One or more aspects of embodiments according to the present disclosure relate to artificial neural networks, and more particularly to a system and method for efficient processing for neural network inference operations.
In an artificial neural network, processing for inference operations may involve large numbers of multiplication and addition operations. In some circumstances, it is advantageous for the processing to be performed quickly, and it may also be advantageous for the processing to consume little energy.
It is with respect to this general technical environment that aspects of the present disclosure are related.
According to an embodiment of the present disclosure, there is provided a system, including: a circuit configured to multiply a first number by a second number, the first number being represented as: a sign bit five exponent bits, and seven mantissa bits, representing an eight-bit full mantissa.
In some embodiments, the circuit includes: a first multiplier; a second multiplier; a third multiplier; and a fourth multiplier, each of the first multiplier, the second multiplier, the third multiplier, and the fourth multiplier being a 4 bit by 8 bit multiplier.
In some embodiments, the second number is represented as: a sign bit five exponent bits, and seven mantissa bits, representing an eight-bit full mantissa.
In some embodiments, the circuit is configured, in a first configuration, to multiply the mantissa of the first number and the mantissa of the second number using the first multiplier and the second multiplier.
In some embodiments, the circuit is configured, in a second configuration, to calculate an approximate product of a third number and a fourth number, each of the third number and the fourth number being represented as: a sign bit five exponent bits, and ten mantissa bits, representing an 11-bit full mantissa.
In some embodiments, the circuit is configured, in the second configuration, to: multiply eight bits of the full mantissa of the third number by eight bits of the full mantissa of the fourth number using the first multiplier and the second multiplier, multiply three bits of the full mantissa of the third number by eight bits of the full mantissa of the fourth number using the third multiplier, and multiply eight bits of the full mantissa of the third number by three bits of the full mantissa of the fourth number using the fourth multiplier.

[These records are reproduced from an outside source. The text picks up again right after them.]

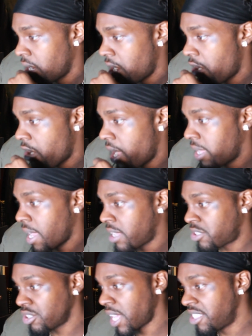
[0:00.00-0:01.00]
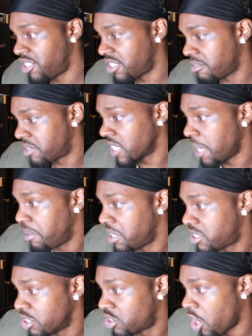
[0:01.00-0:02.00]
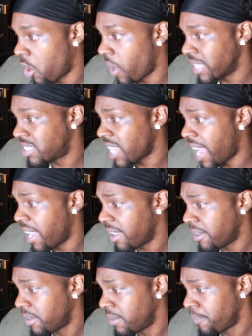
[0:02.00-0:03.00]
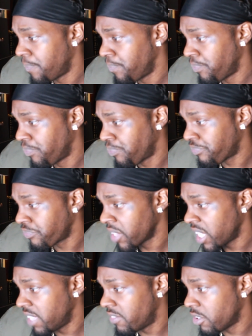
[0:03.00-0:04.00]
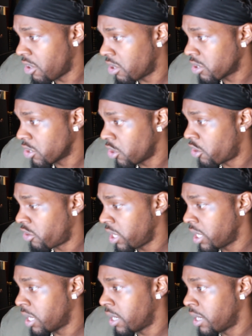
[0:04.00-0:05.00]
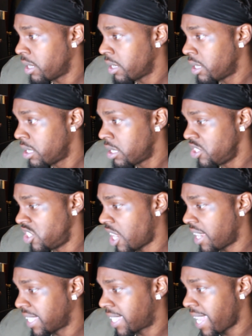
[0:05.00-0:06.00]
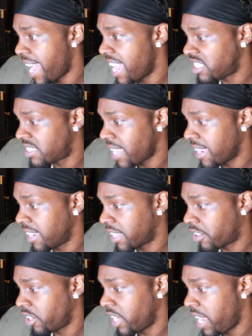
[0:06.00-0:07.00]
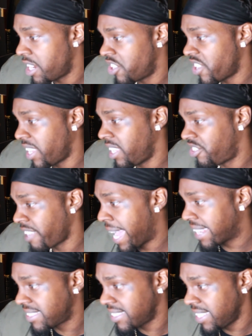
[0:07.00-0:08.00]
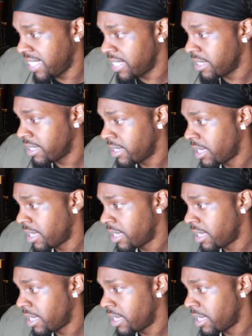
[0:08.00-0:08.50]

Alright, y'all, so that's just some celebrities to throw at y'all. Eva Longoria, Johnny Cash, Tyler the Creator, Janet Jackson,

In some embodiments, the circuit is configured not to calculate the product of the three least significant bits of the full mantissa of the third number and the three least significant bits of the full mantissa of the fourth number.

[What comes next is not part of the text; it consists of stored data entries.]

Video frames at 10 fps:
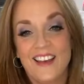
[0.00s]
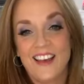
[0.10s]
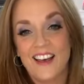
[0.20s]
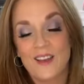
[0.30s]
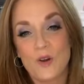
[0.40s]

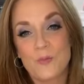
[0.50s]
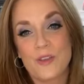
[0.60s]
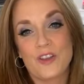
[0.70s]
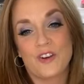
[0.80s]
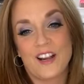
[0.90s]
I hope
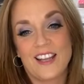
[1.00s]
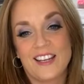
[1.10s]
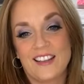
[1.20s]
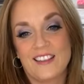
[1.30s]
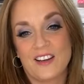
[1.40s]
that you're
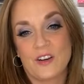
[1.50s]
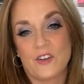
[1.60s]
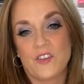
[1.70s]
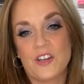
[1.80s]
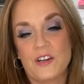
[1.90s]
hanging in there,
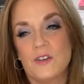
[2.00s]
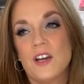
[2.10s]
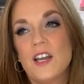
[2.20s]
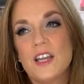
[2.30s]
because I know,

In some embodiments, the second number is an 8-bit integer and the circuit is configured to multiply 8 bits of the full mantissa of the first number by the second number using the first multiplier and the second multiplier.
In some embodiments, the second number is a 4-bit integer and the circuit is configured to multiply 8 bits of the full mantissa of the first number by the second number using the first multiplier.
According to an embodiment of the present disclosure, there is provided a method including: multiplying, by a circuit, a first number by a second number, the first number being represented as: a sign bit five exponent bits, and seven mantissa bits, representing an eight-bit full mantissa.
In some embodiments, the circuit includes: a first multiplier; a second multiplier; a third multiplier; and a fourth multiplier, each of the first multiplier, the second multiplier, the third multiplier, and the fourth multiplier being a 4 bit by 8 bit multiplier.
In some embodiments, the second number is represented as: a sign bit five exponent bits, and seven mantissa bits, representing an eight-bit full mantissa.
In some embodiments, the circuit is configured, in a first configuration, to multiply the mantissa of the first number and the mantissa of the second number using the first multiplier and the second multiplier.
In some embodiments, the circuit is configured, in a second configuration, to calculate an approximate product of a third number and a fourth number, each of the third number and the fourth number being represented as: a sign bit five exponent bits, and ten mantissa bits, representing an 11-bit full mantissa.
In some embodiments, the circuit is configured, in the second configuration, to: multiply eight bits of the full mantissa of the third number by eight bits of the full mantissa of the fourth number using the first multiplier and the second multiplier, multiply three bits of the full mantissa of the third number by eight bits of the full mantissa of the fourth number using the third multiplier, and multiply eight bits of the full mantissa of the third number by three bits of the full mantissa of the fourth number using the fourth multiplier.
In some embodiments, the circuit is configured not to calculate the product of the three least significant bits of the full mantissa of the third number and the three least significant bits of the full mantissa of the fourth number.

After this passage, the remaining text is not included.